Miren por donde,que para estas fechas, se anuncia la llegada de otro personaje mediático. Y no me refiero a nuestra campeona de triple salto. De ser así,este artículo no tendría el tinte reivindicativo que pretendo imprimirle. Y es que a uno puede gustarle el deporte. O no. Puede caerle bien la aristocracia propia y foránea. O no. Pero lo que no se puede entender es que un tipo como Laureano Oubiña, recorra ahora Galicia y parte de España dándoselas de víctima y de jubilado al borde de la miseria, cuando toda su vida fue un contrabandista. Si al menos huiera tenido un poco de decencia(cosa difícil por no decir imposible),mostrando cierta dosis de arrepentimiento tras el daño causado,a lo mejor, algunos podían pensar que el fulano tal vez cambió. Pero no.
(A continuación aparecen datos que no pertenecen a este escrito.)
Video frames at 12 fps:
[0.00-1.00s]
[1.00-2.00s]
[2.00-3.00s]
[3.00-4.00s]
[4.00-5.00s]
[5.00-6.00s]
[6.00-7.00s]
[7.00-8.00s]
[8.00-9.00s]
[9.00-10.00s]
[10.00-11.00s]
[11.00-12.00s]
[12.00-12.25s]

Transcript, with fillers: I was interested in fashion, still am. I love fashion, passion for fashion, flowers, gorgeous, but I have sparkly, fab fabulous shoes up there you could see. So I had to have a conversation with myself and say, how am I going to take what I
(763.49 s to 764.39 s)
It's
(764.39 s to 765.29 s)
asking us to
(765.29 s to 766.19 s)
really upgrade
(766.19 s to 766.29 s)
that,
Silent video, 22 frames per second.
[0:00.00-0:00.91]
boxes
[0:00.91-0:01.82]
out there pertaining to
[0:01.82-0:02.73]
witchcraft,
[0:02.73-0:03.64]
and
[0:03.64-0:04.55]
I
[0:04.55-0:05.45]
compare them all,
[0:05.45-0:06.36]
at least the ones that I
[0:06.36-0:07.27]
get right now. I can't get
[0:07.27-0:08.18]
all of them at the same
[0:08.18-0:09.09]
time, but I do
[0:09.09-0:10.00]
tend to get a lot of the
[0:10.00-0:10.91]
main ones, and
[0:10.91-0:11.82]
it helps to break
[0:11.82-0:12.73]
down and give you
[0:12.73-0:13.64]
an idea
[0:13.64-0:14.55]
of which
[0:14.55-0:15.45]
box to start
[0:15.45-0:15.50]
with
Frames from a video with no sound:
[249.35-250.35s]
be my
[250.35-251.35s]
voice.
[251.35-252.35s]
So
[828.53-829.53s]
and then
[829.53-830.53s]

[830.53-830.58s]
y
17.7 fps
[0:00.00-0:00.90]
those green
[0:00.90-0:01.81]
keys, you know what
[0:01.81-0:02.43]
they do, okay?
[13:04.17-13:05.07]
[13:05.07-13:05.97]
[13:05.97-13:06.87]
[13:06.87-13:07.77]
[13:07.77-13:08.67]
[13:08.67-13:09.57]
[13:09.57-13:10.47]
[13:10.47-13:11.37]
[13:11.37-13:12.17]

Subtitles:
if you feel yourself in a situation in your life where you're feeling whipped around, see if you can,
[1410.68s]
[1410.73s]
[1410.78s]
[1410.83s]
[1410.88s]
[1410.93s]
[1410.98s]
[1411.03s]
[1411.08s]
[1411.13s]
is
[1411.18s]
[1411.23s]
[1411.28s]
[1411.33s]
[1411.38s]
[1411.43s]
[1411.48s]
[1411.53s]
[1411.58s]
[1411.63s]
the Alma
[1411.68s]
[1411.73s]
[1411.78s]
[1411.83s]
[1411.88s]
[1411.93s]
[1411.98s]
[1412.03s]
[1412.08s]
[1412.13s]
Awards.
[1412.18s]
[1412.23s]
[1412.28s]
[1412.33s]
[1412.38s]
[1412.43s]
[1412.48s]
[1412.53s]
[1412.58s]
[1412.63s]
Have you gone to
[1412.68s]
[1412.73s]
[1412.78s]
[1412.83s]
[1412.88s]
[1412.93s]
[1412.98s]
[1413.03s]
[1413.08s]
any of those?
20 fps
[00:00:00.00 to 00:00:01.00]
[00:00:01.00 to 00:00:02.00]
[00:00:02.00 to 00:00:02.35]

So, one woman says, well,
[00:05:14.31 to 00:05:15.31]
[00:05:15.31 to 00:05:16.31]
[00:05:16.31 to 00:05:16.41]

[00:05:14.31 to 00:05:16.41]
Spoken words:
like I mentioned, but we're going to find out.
Le publican un libro(él no lo escribió, ya que basta ver sus dedicatorias para darse cuenta de que en cuatro líneas no solo destroza la ortografía, sino la propia sintaxis),donde se atreve a contar una historia tergiversada hasta límites del absurdo con tal de justificar lo
injustificable. Pero si esto no fuera suficiente, se ríe de todo y de todos lanzando una línea de ropa llamada ”Nécora”. Yo me pregunto por un instante qué pueden pensar todas esas madres que vieron como sus hijos se convertían en zombis antes de morir del todo, cuando un sujeto de esa calaña se presenta en los pueblos o locales que le dan pie, y se pone a pontificar sobre sentencias y jueces corruptos. Qué cara se les pondrá a esas señoras cuando escuchen a semejante “eminencia” decir que él solo traficaba con hachís, que es una droga blanda. Ellas, al igual que quien les habla y muchos de ustedes, saben que tras el análisis de alcaloides de dicha sustancia, puede calificarse de muchas maneras, pero nunca como “droga blanda”. Luego nos extrañamos de que cierto sector de la juventud idolatre a estos delincuentes y reciban a pedradas a las patrullas que tratan de hacer cumplir con la legalidad en estos tiempos de pandemia.
Porque aunque crean que el ejemplo está pillado con pinzas, la línea entre reír las “gracias”a un delincuente y cuestionar a quienes representan la autoridad, es muy tenue.

Pues esto es lo que hay señores(y señoras). Así que ya saben. Son libres de criticar a los visitantes ocasionales, sean o no de alta cuna. A los “fodechinchos” de toda la vida. A los atletas que han puesto el nombre de nuestro pueblo en los mapas, y hasta a mi, porque tal vez no capto el sentido del humor de ciertas situaciones. Como bien pueden comprender, me trae sin cuidado. Lo que no entenderé jamás es que a un delincuente, se le cedan espacios que solo sirven para concederle esa dosis de decencia que tanto anhelan y que jamás tuvieron ni tendrán.